-- Opening Marker --
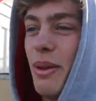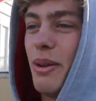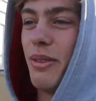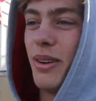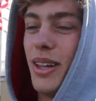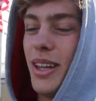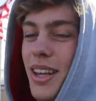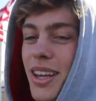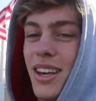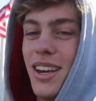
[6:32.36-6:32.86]
be
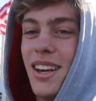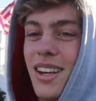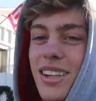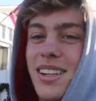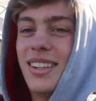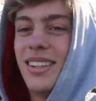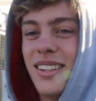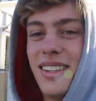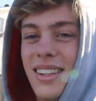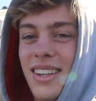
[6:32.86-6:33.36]
really good.
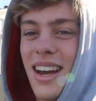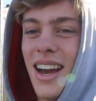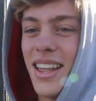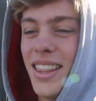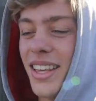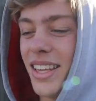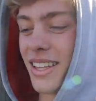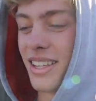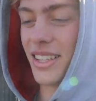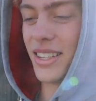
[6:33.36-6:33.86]
I
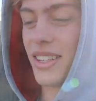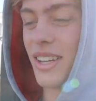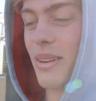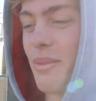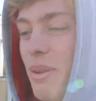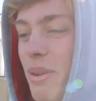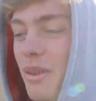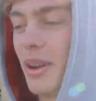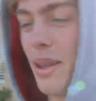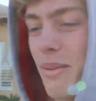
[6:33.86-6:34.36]
think this is gonna
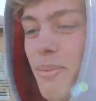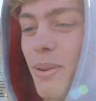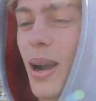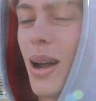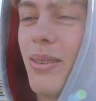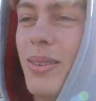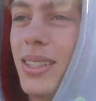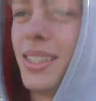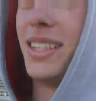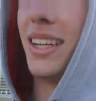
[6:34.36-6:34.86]
be really
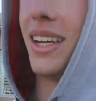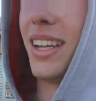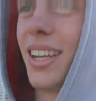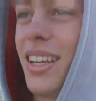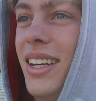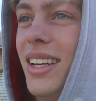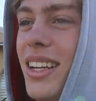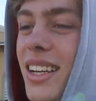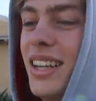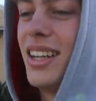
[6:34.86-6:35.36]
promising.
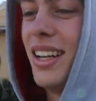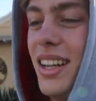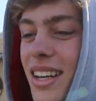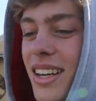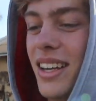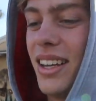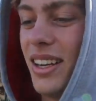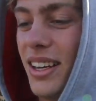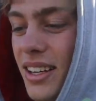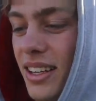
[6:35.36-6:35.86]

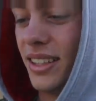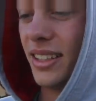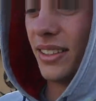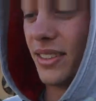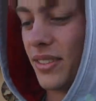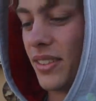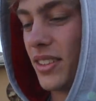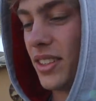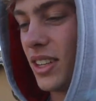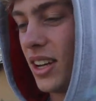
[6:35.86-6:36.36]

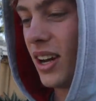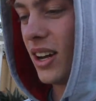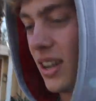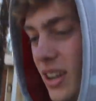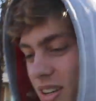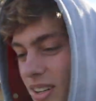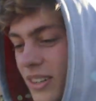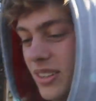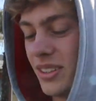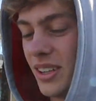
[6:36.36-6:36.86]

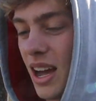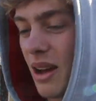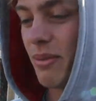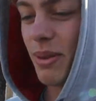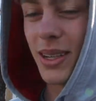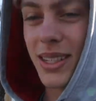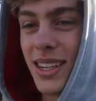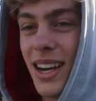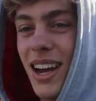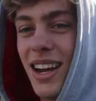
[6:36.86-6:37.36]
So I'm
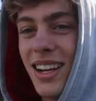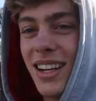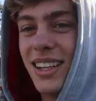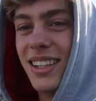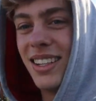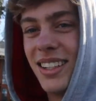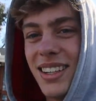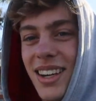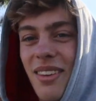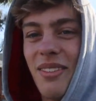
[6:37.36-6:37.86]
excited.
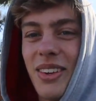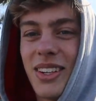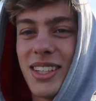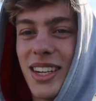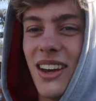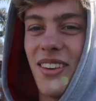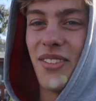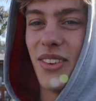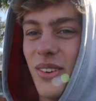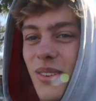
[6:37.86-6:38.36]
I'm
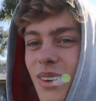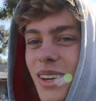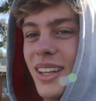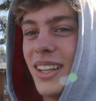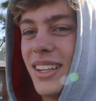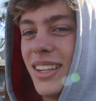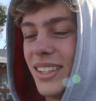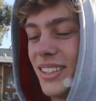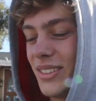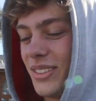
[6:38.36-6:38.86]
excited for what
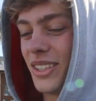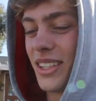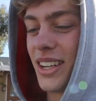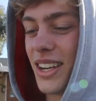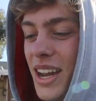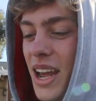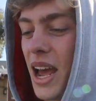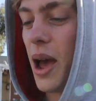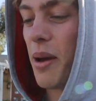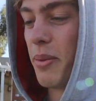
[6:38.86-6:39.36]
what's
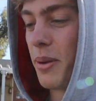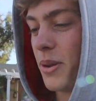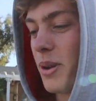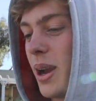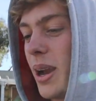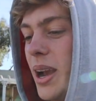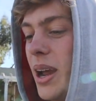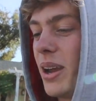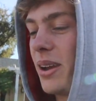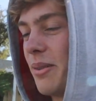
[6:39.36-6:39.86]
gonna happen
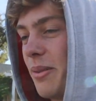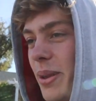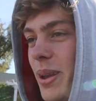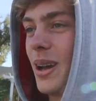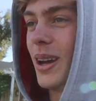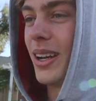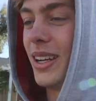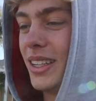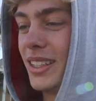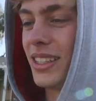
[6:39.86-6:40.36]
right now, to be
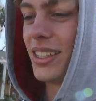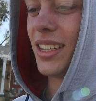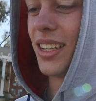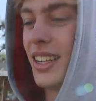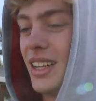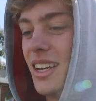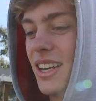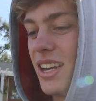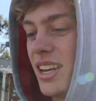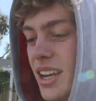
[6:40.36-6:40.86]
honest.
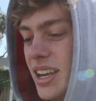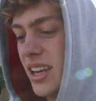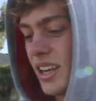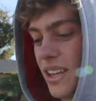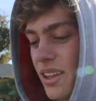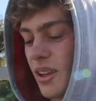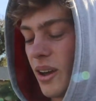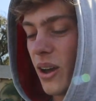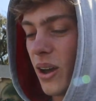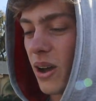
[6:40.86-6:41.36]

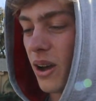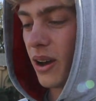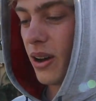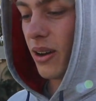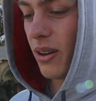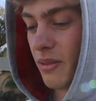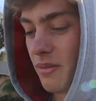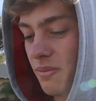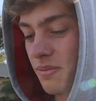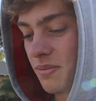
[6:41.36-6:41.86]

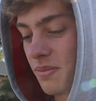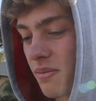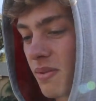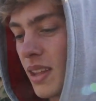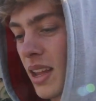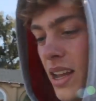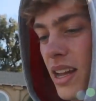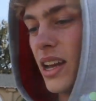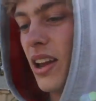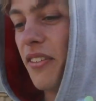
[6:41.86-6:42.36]
Um,
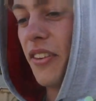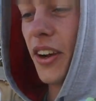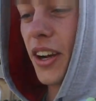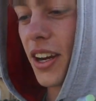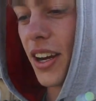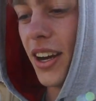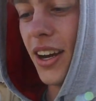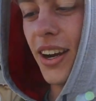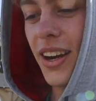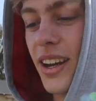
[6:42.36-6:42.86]
if you're
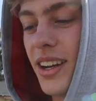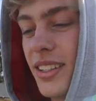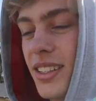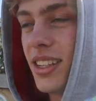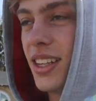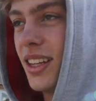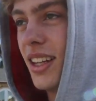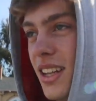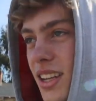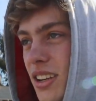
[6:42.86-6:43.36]
curious,
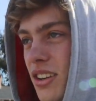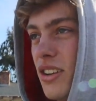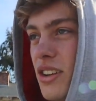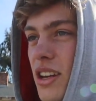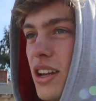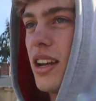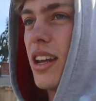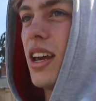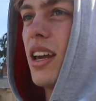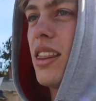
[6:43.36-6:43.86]
you
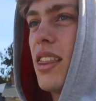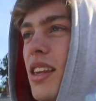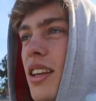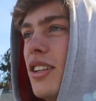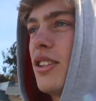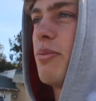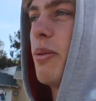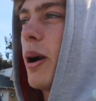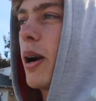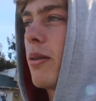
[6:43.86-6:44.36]
can get
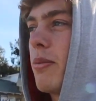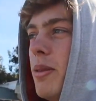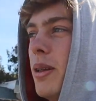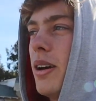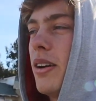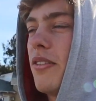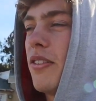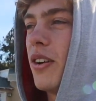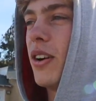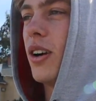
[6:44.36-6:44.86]
this spark
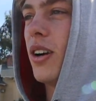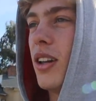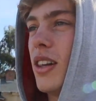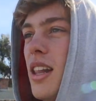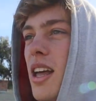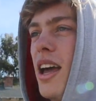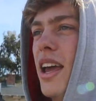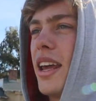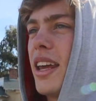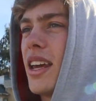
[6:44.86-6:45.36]
plug for
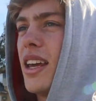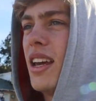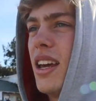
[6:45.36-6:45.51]
like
-- Closing Marker --
What is required — Output the data above exactly. Drop every picture.

Your response —
[6:32.36-6:32.86]
be
[6:32.86-6:33.36]
really good.
[6:33.36-6:33.86]
I
[6:33.86-6:34.36]
think this is gonna
[6:34.36-6:34.86]
be really
[6:34.86-6:35.36]
promising.
[6:35.36-6:35.86]

[6:35.86-6:36.36]

[6:36.36-6:36.86]

[6:36.86-6:37.36]
So I'm
[6:37.36-6:37.86]
excited.
[6:37.86-6:38.36]
I'm
[6:38.36-6:38.86]
excited for what
[6:38.86-6:39.36]
what's
[6:39.36-6:39.86]
gonna happen
[6:39.86-6:40.36]
right now, to be
[6:40.36-6:40.86]
honest.
[6:40.86-6:41.36]

[6:41.36-6:41.86]

[6:41.86-6:42.36]
Um,
[6:42.36-6:42.86]
if you're
[6:42.86-6:43.36]
curious,
[6:43.36-6:43.86]
you
[6:43.86-6:44.36]
can get
[6:44.36-6:44.86]
this spark
[6:44.86-6:45.36]
plug for
[6:45.36-6:45.51]
like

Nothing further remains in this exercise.